### Directions
Output, exactly and in full, only the lines from the one containing "Word for word: So" to the last line of the data. Pictures should not appear.

*** Data extract ***

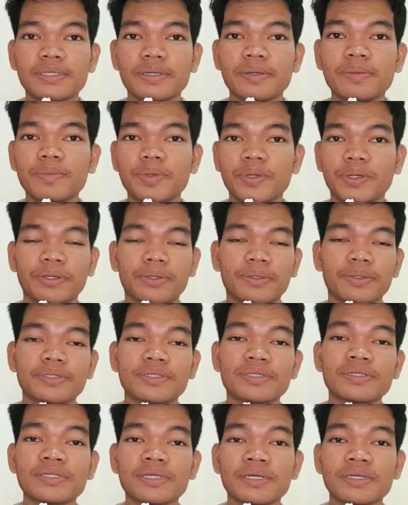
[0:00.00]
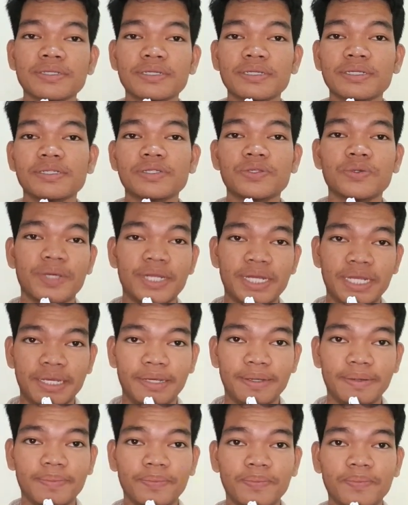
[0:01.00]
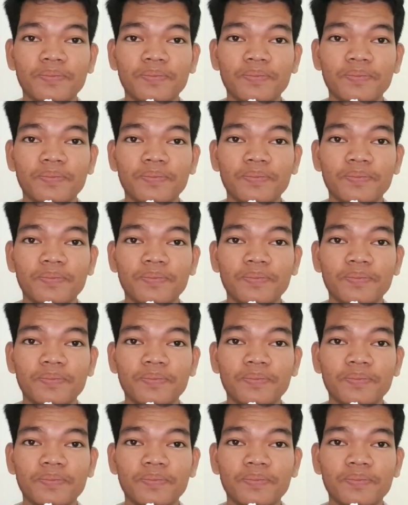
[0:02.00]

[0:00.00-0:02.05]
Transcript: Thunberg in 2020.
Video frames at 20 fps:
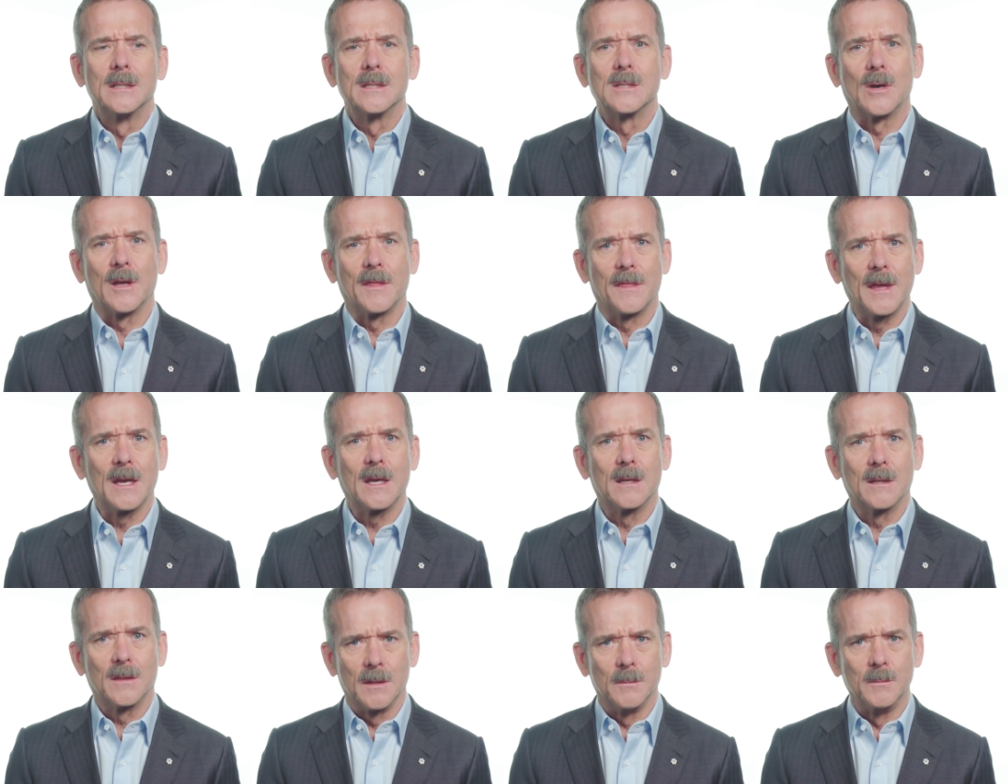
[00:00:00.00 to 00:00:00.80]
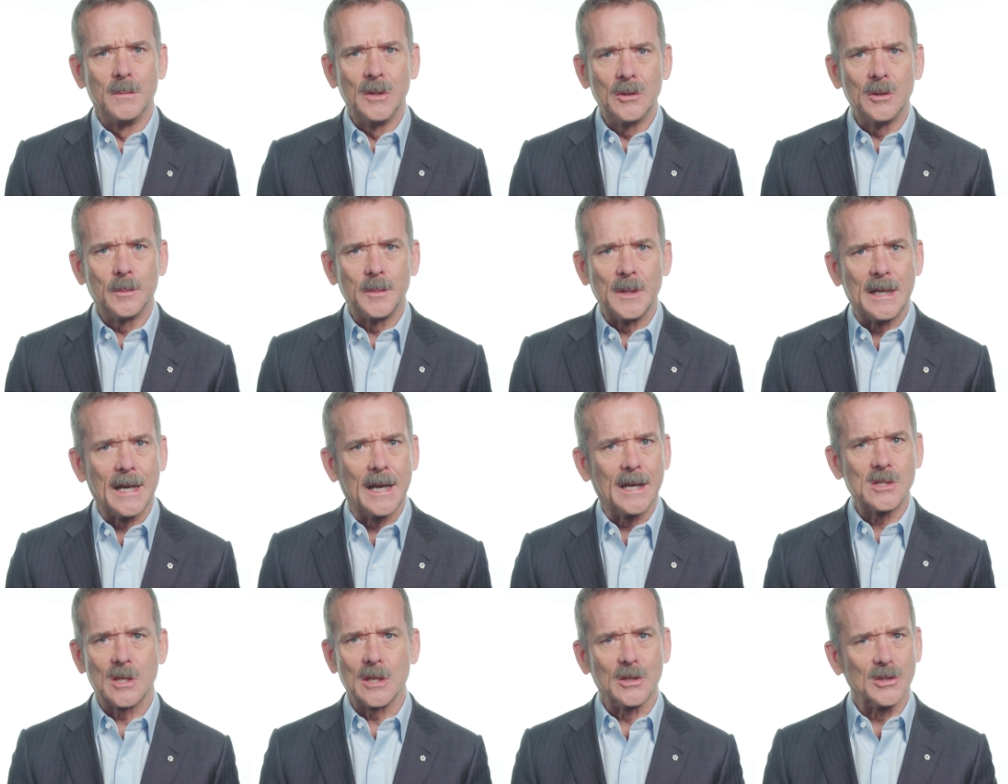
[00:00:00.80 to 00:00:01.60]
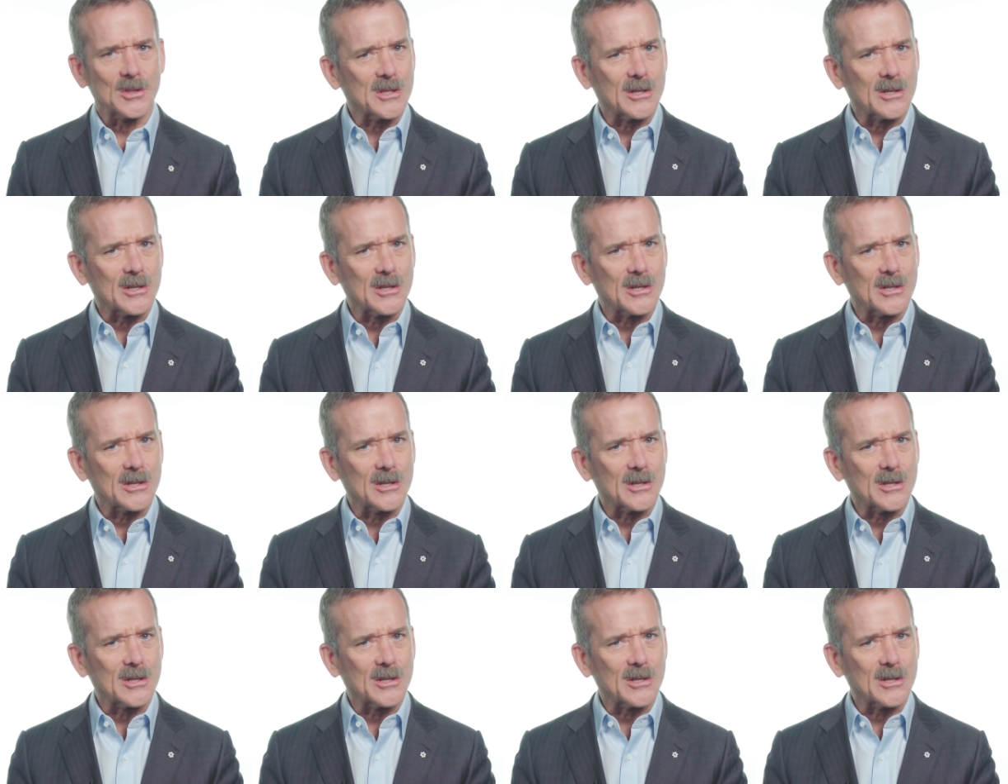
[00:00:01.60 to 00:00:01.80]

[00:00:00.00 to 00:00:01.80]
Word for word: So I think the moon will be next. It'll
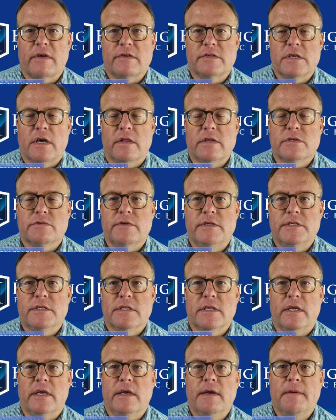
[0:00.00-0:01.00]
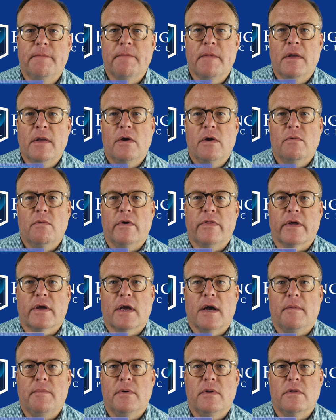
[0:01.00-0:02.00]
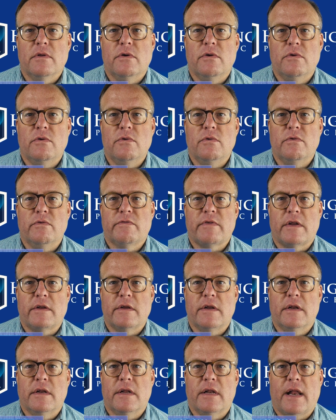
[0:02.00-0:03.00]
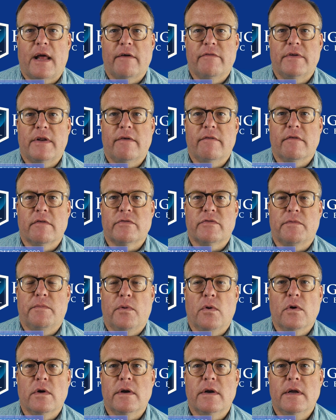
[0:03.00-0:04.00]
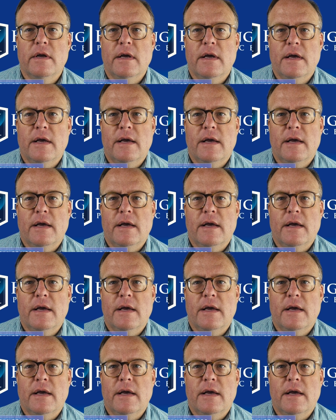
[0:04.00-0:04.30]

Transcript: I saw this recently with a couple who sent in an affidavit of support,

*** End of Data extract ***

### Worked solution
Word for word: So I think the moon will be next. It'll
[0:00.00-0:01.00]
[0:01.00-0:02.00]
[0:02.00-0:03.00]
[0:03.00-0:04.00]
[0:04.00-0:04.30]

Transcript: I saw this recently with a couple who sent in an affidavit of support,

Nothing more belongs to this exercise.